Questionable sequence is defined as sequence derived from a poor quality section of an ABI trace file. This section may have long stretches of homopolymeric regions, poor resolution, overlapping peaks, or peaks obscured by background noise. Homopolymeric regions occur because the polymerase has difficulty processing a repeated stretch of one base type, sometimes referred to as slippage or "stuttering". The most common case is slippage occurring during a poly-A stretch, causing sequencing irregularities downstream of the poly-A region. Another cause of poor quality or questionable sequence is poor resolution in the gel. Poor resolution is more common near the bottom of the gel, where it becomes more difficult to call bases accurately. Also, overlapping peaks may indicate multiple products. This type of noise is especially problematic when signal strengths are low.
If questionable sequence occurs
- over the entire length of the sequence tag, the sequence tag is placed into a separate file and e-mail is sent to Component 1 informing them that it will be removed from the website.

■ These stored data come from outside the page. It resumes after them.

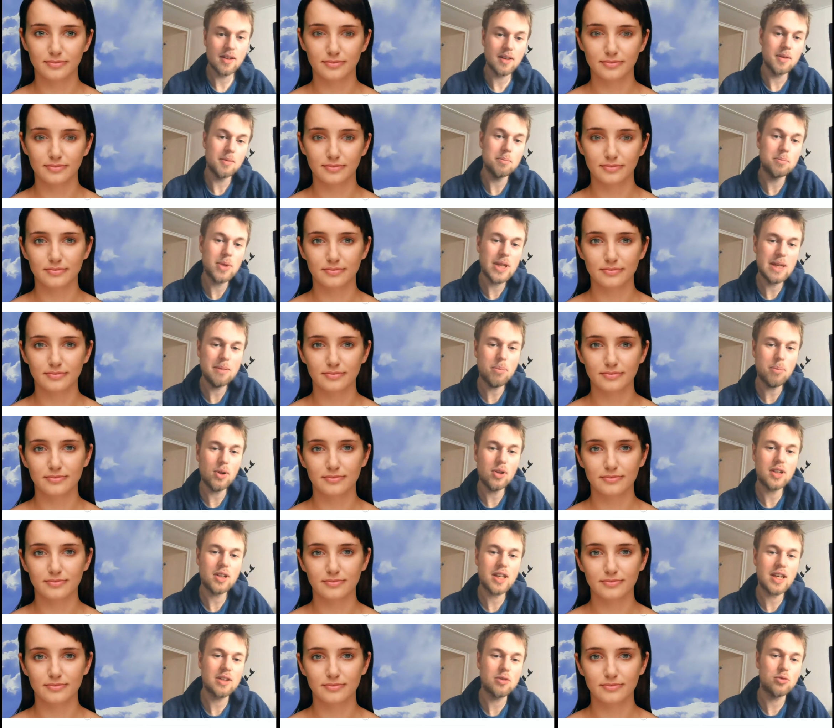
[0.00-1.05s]
Speaker 1: People
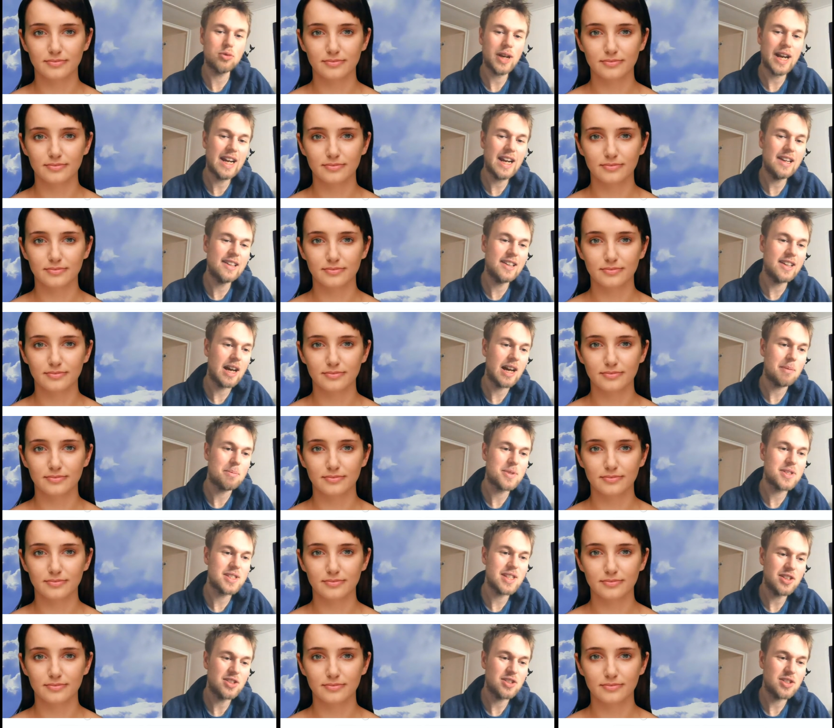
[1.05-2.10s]
can rarely
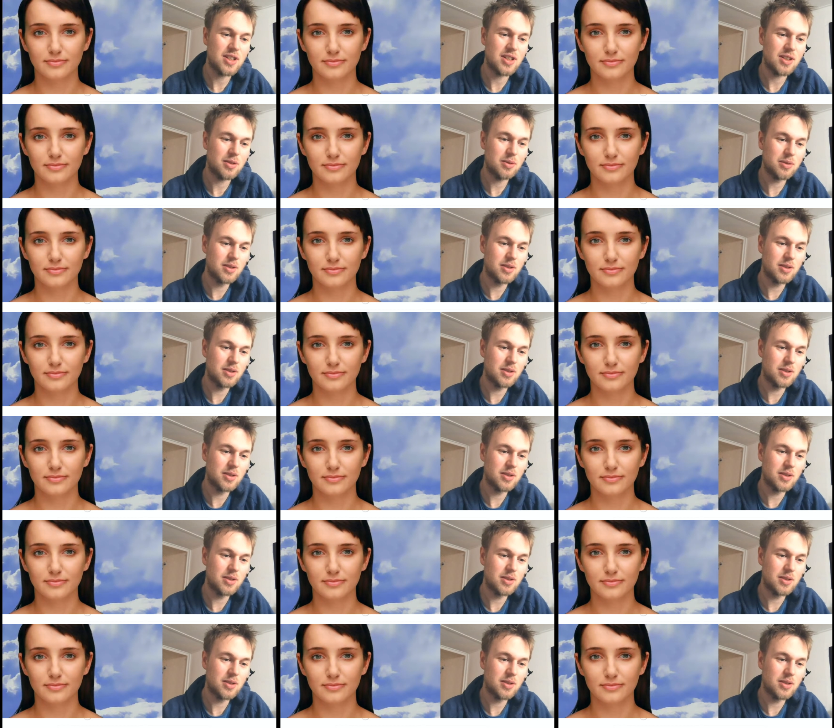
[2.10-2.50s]
upset you.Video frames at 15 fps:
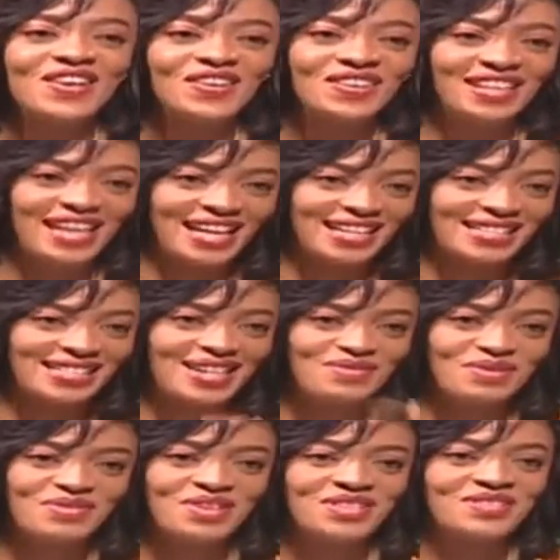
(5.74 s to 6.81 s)
like I said
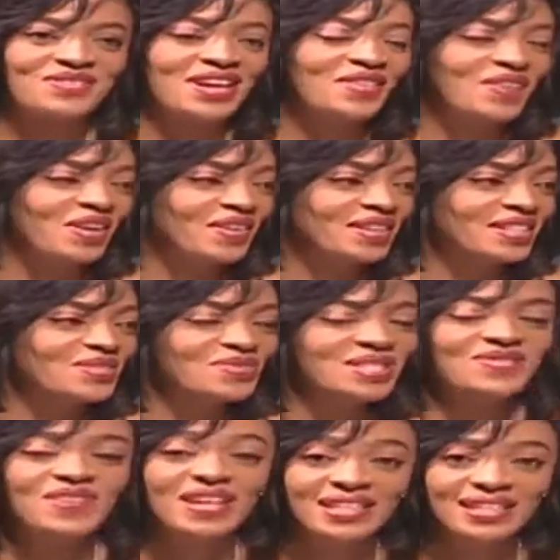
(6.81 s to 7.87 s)
before the break, we are going to be
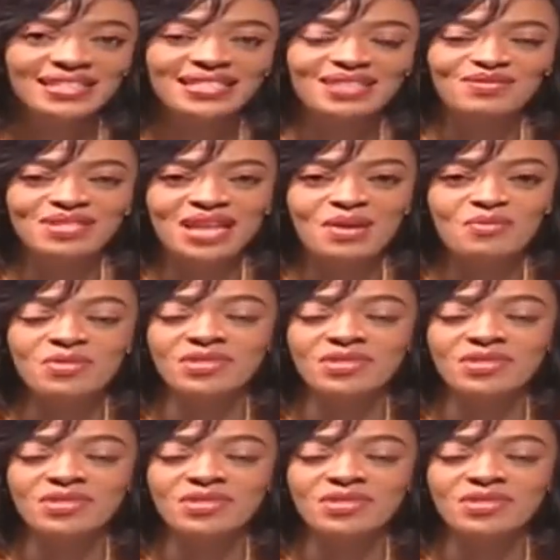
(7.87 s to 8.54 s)
spending some time with an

- only at the 5 end of the sequence tag, that part of the sequence is manually edited out of the gene tag using the ABI trace file as a guide. The sequence tag is then re-submitted for automated annotation as described in the automated annotation protocol. If the sequence is less than 40 bp after editing, it is removed from the website; however, the sequence is still available through Advanced Download. If the sequence is less than 20 bp after editing, it is removed from the website and archived in a separate table. Sequences less than 20 bp in length are not available via Advanced Download.
- only at the 3 end of the sequence tag, the problematic sequence is indicated by strike-through. That part of the sequence is not used by the automated annotation protocol when the genetag is re-submitted for identification.

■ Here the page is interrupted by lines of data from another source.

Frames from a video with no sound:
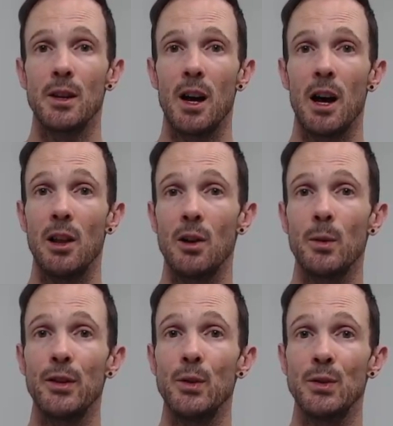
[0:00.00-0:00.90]
Along
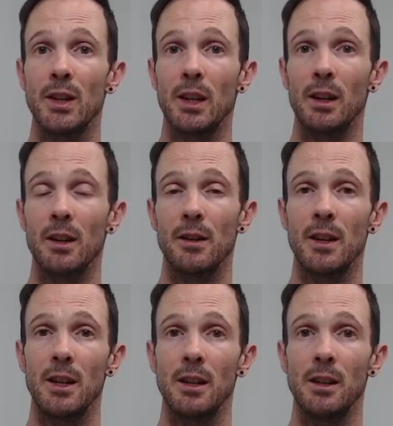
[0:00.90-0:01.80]
with using
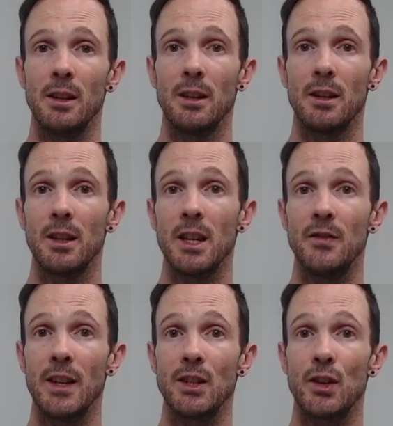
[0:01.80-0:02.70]
the
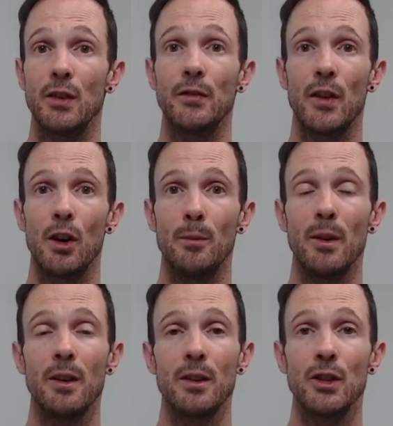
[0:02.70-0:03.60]
adventure from
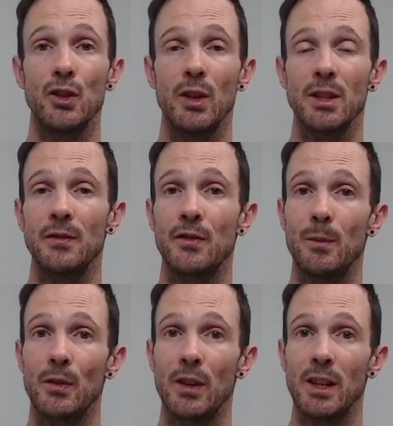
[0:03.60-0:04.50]
the Journeys from
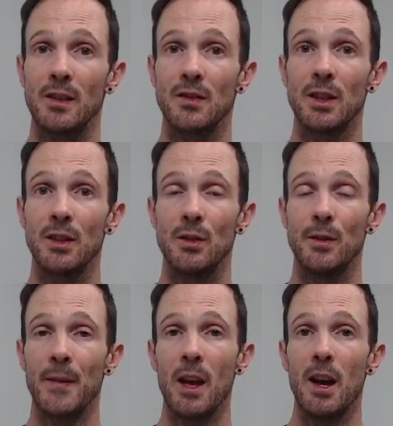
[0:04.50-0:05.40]
the Radiant Citadel,
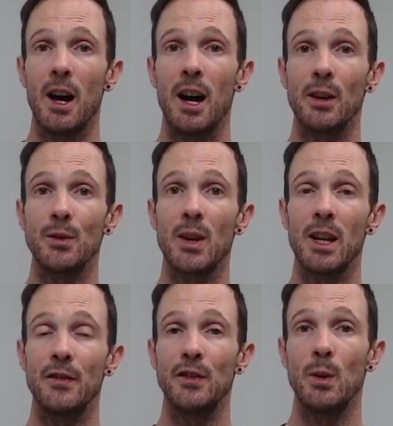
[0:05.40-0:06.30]
I also had a few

- in the middle of the sequence tag and both segments on either side of the questionable sequence align to the same gene with statistically significant scores, the sequence tag is manually annotated. BLAST is used to determine the best candidate sequences, and the accession numbers of the candidate sequences is entered manually. The candidate sequences are then grouped into synonym lists by an automated process already described in the automated annotation protocol. Both the segment lengths of each matching segment (entered manually) and the percent identity with the gene (calculated automatically) are displayed on the annotation page.
For all manually edited sequences, we urge you to examine the ABI trace file and to BLAST the sequence tag in order to understand the basis for the identification. In addition, the manually identified sequence tags are regularly subjected to the automated process and may be updated.
Because these cell lines contain anomalies in their ABI trace files, resequencing of manually identified cell lines is strongly recommended before use in biological experiments.